Data supplied ▸
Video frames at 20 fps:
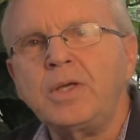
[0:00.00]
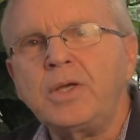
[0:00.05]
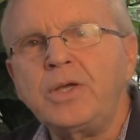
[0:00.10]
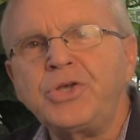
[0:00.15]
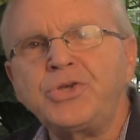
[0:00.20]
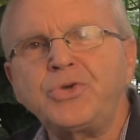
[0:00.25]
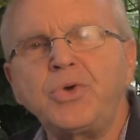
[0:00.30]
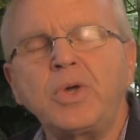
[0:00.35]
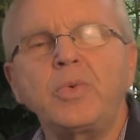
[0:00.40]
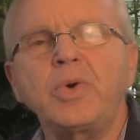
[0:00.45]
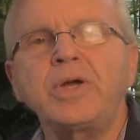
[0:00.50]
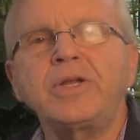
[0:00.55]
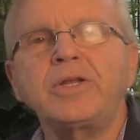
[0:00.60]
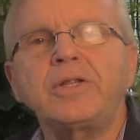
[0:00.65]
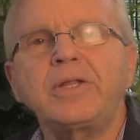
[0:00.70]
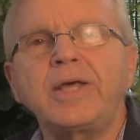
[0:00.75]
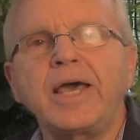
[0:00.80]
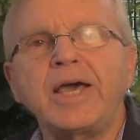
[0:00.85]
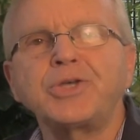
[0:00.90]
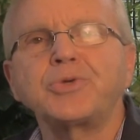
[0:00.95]
So he went to
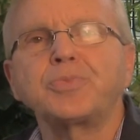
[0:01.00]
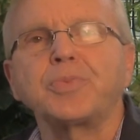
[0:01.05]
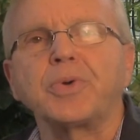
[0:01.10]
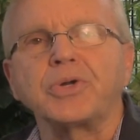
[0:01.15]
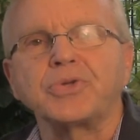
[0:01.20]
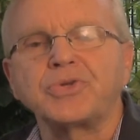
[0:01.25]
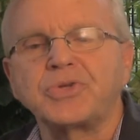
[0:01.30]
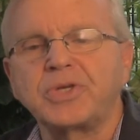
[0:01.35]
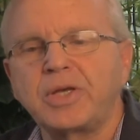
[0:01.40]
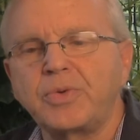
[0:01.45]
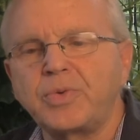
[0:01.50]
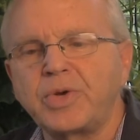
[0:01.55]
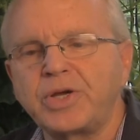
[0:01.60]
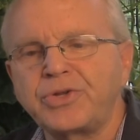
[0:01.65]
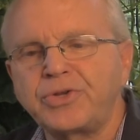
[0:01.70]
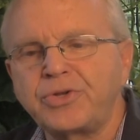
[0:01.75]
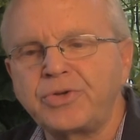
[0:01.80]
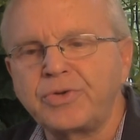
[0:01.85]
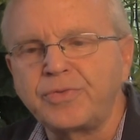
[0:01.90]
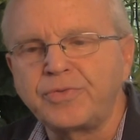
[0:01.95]
the experts. He
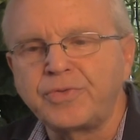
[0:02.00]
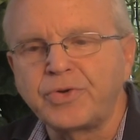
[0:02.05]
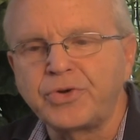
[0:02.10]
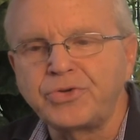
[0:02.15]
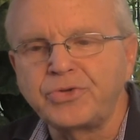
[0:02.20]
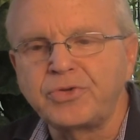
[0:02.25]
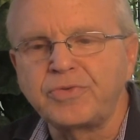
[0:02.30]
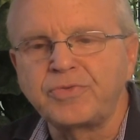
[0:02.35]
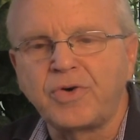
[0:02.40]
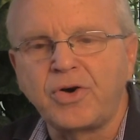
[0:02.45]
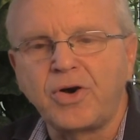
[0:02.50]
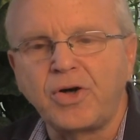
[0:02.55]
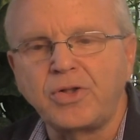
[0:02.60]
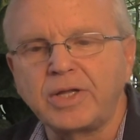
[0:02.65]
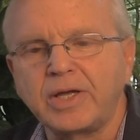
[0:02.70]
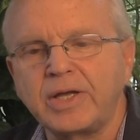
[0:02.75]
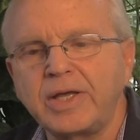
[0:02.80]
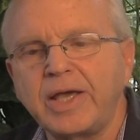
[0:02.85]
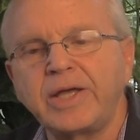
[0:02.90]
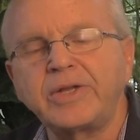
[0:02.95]
went to, first of
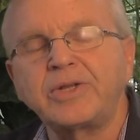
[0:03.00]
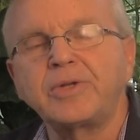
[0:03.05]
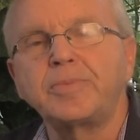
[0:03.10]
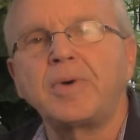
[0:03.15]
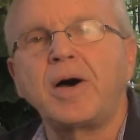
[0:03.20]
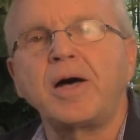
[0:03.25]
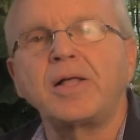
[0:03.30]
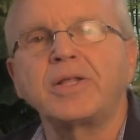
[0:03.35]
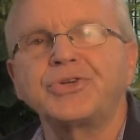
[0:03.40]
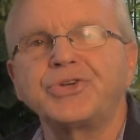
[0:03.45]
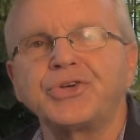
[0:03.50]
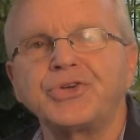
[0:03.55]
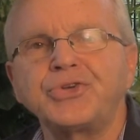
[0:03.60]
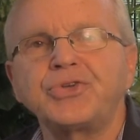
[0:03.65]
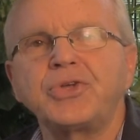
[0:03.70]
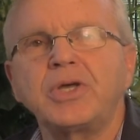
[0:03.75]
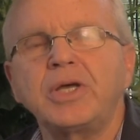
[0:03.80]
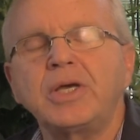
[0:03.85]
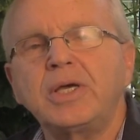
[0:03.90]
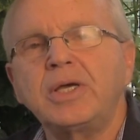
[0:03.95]
all, an
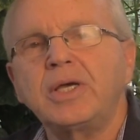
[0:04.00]
entomologist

Problem statement ▸ Line by line, retype the records above exactly, minus the images.

Answer to this task ▸
Video frames at 20 fps:
[0:00.00]
[0:00.05]
[0:00.10]
[0:00.15]
[0:00.20]
[0:00.25]
[0:00.30]
[0:00.35]
[0:00.40]
[0:00.45]
[0:00.50]
[0:00.55]
[0:00.60]
[0:00.65]
[0:00.70]
[0:00.75]
[0:00.80]
[0:00.85]
[0:00.90]
[0:00.95]
So he went to
[0:01.00]
[0:01.05]
[0:01.10]
[0:01.15]
[0:01.20]
[0:01.25]
[0:01.30]
[0:01.35]
[0:01.40]
[0:01.45]
[0:01.50]
[0:01.55]
[0:01.60]
[0:01.65]
[0:01.70]
[0:01.75]
[0:01.80]
[0:01.85]
[0:01.90]
[0:01.95]
the experts. He
[0:02.00]
[0:02.05]
[0:02.10]
[0:02.15]
[0:02.20]
[0:02.25]
[0:02.30]
[0:02.35]
[0:02.40]
[0:02.45]
[0:02.50]
[0:02.55]
[0:02.60]
[0:02.65]
[0:02.70]
[0:02.75]
[0:02.80]
[0:02.85]
[0:02.90]
[0:02.95]
went to, first of
[0:03.00]
[0:03.05]
[0:03.10]
[0:03.15]
[0:03.20]
[0:03.25]
[0:03.30]
[0:03.35]
[0:03.40]
[0:03.45]
[0:03.50]
[0:03.55]
[0:03.60]
[0:03.65]
[0:03.70]
[0:03.75]
[0:03.80]
[0:03.85]
[0:03.90]
[0:03.95]
all, an
[0:04.00]
entomologist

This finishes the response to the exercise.